Connaître et accepter son ombre achemine vers cette modestie qui est nécessaire à la reconnaissance de ses imperfections. mais précisément c'est cela, l'acceptation consciente de ses petitesses et la prise en considération de ses mesquineries personnelles et de ses imperfections, qui est l'attitude la plus nécessaire chaque fois qu'il s'agit d'établir une relation humaine. Car la relation humaine ne repose pas sur la perfection et la différenciation qui mettent en relief les différences et les oppositions ; elle repose bien plus sur ce qui dans l'être est imparfait, faible, ce qui a besoin de secours et de soutien, sur tous ces éléments qui sont le fondement et le motif de la dépendance. Ce qui est parfait n'a que faire de l'autre alors que ce qui est faible cherche un adossement et, par conséquent, n'oppose rien au partenaire qui le coince dans une position subordonnée ou qui l'humilie par une supériorité morale. Cette dernière éventualité ne se produit que trop facilement lorsque des idéaux altiers jouent un rôle de premier plan.

Ce serait une erreur de ne voir dans des réflexions de cette nature que des sentimentalités superfétatoires. La question des relations humaines et des rapports inter-humains dans le cadre de notre société est devenue un souci urgent en face de l'atomisation des hommes "massifiés", simplement entassés les uns sur les autres, et dont les interrelations personnelles sont minées par une méfiance généralisée. Lorsque les fluctuations du droit, l'espionnage policier et la terreur sont à l'oeuvre, les hommes sont acculés à l'isolement et à n'être que des parcelles menacées, ce qui cadre avec le but et l'intention de l'Etat dictatorial, qui repose sur l'amoncellement aussi massif que possible d'unités sociales impuissantes. En face de ce danger, la société libre a besoin d'un liant de nature affective, comme en sont un, par exemple, la charité ou l'amour chrétien du prochain. Mais précisément c'est l'amour du prochain, l'amour de l'être proche, qui subit les plus grands dommages du fait des projections et du manque de compréhension qu'elles entraînent. C'est pourquoi il est du suprême intérêt de la société libre qu'elle se soucie, grâce à une compréhension profonde de la situation psychologique, de la question des relations humaines. C'est de la relation d'homme à homme que dépend sa cohésion et par conséquent aussi sa force. Là où cesse l'amour, commence la puissance, l'emprise violente et la terreur.

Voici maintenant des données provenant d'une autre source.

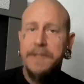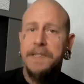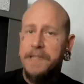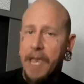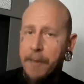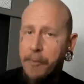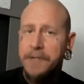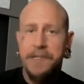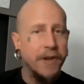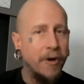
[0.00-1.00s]
I used to
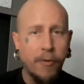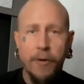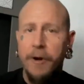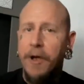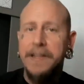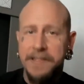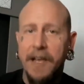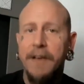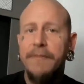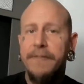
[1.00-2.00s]
skateboard, snowboard, all that
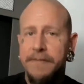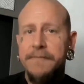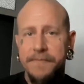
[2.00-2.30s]
stuff.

Ces relations ne sont pas faites pour en appeler à l'idéalisme. Je tente seulement d'apporter une conscience claire de la situation psychologique. Car je ne sais ce qui est le plus faible : si c'est l'idéalisme ou la perspicacité du public. Tout ce que je sais, c'est qu'il faut du temps pour amener des modifications psychiques dont on pourra escompter une certaine stabilité.

 
Une connaissance, une compréhension qui pointent, s'esquissent et vont lentement leur chemin me semble promettre une efficacité plus durable qu'un idéalisme qui ne jette sa flamme que pour s'éteindre.

(
Carl G. Jung - Chapitre VI de "Présent et avenir" Editions Livre de poche.)